Local MapReduce framework. See examples/word_count.rs
for a usage example.
use std::sync::Arc;
extern crate mapreduce;
use mapreduce::master::Master;
let working_directory = PathBuf::from("./test-data/word_count_data");
let mut book = working_directory.clone();
book.push("war_of_the_worlds.txt");
let input_files = split_input_file(&working_directory, &book);
// define a map and reduce function
let map = Arc::new(map_fn);
let reduce = Arc::new(reduce_fn);
let master = Master::new(working_directory.clone(),
input_files,
map,
reduce
);
// Number of independent workers desired
let _ = master.run(4);
The implementation runs a map and reduce function on a given set of input files.
The map
function has type Fn(BufReader<File>) -> Vec<String> + Send + Sync
The reduce
function has type Fn(Vec<BufReader<File>>) -> String + Send + Sync
The Master
is given a vector of input files and a working directory as
PathBuf
. It then spawns the requested number of workers and dispatches jobs
via a channel, listening for results on a second channel.
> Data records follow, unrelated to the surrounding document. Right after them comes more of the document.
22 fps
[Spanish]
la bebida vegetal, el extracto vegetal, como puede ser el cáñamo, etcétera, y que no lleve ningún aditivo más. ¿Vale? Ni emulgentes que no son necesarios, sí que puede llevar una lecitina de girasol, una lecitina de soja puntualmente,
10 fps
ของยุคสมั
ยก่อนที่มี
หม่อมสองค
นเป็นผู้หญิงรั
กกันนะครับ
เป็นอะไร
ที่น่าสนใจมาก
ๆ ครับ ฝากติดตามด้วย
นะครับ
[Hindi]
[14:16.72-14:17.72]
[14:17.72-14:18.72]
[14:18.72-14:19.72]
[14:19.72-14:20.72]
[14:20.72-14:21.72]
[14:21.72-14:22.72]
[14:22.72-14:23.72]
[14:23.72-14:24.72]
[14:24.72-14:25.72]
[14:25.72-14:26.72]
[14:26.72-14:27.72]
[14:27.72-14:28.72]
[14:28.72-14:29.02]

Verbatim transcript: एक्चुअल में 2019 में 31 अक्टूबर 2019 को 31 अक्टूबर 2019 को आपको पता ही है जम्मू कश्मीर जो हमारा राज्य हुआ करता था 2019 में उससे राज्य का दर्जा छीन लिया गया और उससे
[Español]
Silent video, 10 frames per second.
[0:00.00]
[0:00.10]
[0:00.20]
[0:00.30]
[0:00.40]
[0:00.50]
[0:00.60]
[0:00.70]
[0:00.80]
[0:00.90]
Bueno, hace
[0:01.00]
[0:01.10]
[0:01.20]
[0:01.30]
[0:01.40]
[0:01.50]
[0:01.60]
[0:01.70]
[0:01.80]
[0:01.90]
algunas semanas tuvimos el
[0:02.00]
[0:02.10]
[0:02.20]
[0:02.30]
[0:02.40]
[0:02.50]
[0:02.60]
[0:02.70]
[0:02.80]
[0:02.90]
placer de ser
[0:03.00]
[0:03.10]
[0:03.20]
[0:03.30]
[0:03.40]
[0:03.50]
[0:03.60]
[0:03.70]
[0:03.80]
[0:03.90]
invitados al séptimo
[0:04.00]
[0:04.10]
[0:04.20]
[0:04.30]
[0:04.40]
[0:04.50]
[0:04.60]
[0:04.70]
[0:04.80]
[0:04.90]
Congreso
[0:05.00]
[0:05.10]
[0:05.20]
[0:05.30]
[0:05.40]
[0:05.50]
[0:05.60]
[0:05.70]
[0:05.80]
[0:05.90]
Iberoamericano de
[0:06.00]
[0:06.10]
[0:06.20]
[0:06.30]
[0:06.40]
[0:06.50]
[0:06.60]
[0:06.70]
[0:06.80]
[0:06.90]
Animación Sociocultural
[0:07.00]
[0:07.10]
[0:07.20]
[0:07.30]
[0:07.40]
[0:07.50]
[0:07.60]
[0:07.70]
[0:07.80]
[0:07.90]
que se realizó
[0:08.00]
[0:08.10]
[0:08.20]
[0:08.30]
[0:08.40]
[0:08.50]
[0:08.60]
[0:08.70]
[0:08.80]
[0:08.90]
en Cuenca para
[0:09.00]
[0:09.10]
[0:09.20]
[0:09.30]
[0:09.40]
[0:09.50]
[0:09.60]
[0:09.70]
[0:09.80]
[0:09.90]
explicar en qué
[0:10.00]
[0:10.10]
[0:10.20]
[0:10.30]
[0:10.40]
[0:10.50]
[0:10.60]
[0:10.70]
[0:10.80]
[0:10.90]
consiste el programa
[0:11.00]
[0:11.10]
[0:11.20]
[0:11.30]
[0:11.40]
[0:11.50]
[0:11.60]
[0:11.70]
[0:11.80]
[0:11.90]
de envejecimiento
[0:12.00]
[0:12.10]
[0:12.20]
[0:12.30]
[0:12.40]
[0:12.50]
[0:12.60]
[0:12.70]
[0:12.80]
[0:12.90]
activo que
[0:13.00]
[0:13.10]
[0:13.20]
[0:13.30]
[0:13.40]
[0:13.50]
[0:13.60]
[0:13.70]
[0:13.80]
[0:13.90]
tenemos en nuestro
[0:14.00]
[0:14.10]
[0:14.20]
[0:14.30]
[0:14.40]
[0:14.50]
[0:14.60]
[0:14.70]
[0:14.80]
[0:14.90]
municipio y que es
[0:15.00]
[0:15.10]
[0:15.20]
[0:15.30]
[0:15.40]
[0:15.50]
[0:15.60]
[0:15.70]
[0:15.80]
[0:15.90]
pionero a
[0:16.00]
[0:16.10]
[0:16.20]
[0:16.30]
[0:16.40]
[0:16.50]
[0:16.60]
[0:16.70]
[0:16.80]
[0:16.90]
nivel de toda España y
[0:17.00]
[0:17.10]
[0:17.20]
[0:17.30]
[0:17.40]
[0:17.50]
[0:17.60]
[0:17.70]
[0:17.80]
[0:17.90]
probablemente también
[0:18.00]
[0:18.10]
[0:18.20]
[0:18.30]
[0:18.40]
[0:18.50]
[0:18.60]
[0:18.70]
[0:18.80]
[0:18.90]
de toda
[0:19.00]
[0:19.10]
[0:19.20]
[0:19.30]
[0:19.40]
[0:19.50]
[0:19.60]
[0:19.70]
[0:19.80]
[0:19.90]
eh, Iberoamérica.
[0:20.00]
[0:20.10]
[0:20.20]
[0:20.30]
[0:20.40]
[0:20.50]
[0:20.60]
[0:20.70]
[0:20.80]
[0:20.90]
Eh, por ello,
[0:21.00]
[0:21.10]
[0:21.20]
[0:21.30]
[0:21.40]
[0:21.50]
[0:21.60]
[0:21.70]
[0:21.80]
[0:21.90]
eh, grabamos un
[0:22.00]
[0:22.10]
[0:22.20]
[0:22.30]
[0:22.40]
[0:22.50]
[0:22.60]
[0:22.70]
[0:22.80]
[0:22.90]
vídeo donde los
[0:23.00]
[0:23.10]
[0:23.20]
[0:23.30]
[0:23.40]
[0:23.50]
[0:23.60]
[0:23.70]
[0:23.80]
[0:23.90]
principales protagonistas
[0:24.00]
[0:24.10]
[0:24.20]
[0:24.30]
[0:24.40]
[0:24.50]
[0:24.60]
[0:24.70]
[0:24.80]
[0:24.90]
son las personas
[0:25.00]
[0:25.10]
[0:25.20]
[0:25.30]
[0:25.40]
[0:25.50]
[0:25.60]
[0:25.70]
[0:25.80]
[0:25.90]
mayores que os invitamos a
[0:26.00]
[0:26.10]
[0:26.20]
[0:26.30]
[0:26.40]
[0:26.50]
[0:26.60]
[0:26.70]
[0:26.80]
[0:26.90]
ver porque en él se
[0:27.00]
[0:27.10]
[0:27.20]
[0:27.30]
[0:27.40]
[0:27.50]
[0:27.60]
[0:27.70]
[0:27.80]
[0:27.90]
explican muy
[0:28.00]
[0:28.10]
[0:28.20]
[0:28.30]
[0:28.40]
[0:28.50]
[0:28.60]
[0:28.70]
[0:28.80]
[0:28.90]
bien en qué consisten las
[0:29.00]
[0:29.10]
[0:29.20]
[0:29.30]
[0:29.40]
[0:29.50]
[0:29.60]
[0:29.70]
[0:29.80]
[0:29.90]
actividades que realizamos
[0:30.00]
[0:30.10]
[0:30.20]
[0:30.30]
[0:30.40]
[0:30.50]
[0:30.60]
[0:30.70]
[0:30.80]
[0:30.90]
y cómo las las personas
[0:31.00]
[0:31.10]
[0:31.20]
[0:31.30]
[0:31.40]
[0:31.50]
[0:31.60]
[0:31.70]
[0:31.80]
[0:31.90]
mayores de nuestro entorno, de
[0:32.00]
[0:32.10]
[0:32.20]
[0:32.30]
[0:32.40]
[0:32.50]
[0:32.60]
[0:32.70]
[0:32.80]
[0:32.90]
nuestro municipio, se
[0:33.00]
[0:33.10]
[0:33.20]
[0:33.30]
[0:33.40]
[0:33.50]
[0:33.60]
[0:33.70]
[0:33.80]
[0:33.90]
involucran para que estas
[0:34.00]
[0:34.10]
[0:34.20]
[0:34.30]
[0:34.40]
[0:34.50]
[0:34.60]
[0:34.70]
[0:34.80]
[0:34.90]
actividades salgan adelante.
The workers' interface
is purely in terms of String
and BufReader<File>
; the framework handles
reading and writing the files themselves. The format of the files is left to
convention between the map
and reduce
functions; the framework doesn't
enforce any particular format. All result files are written to the working
directory, and a vector of PathBuf
for the results is returned frm
Master::run` - the caller can merge the files as they see fit.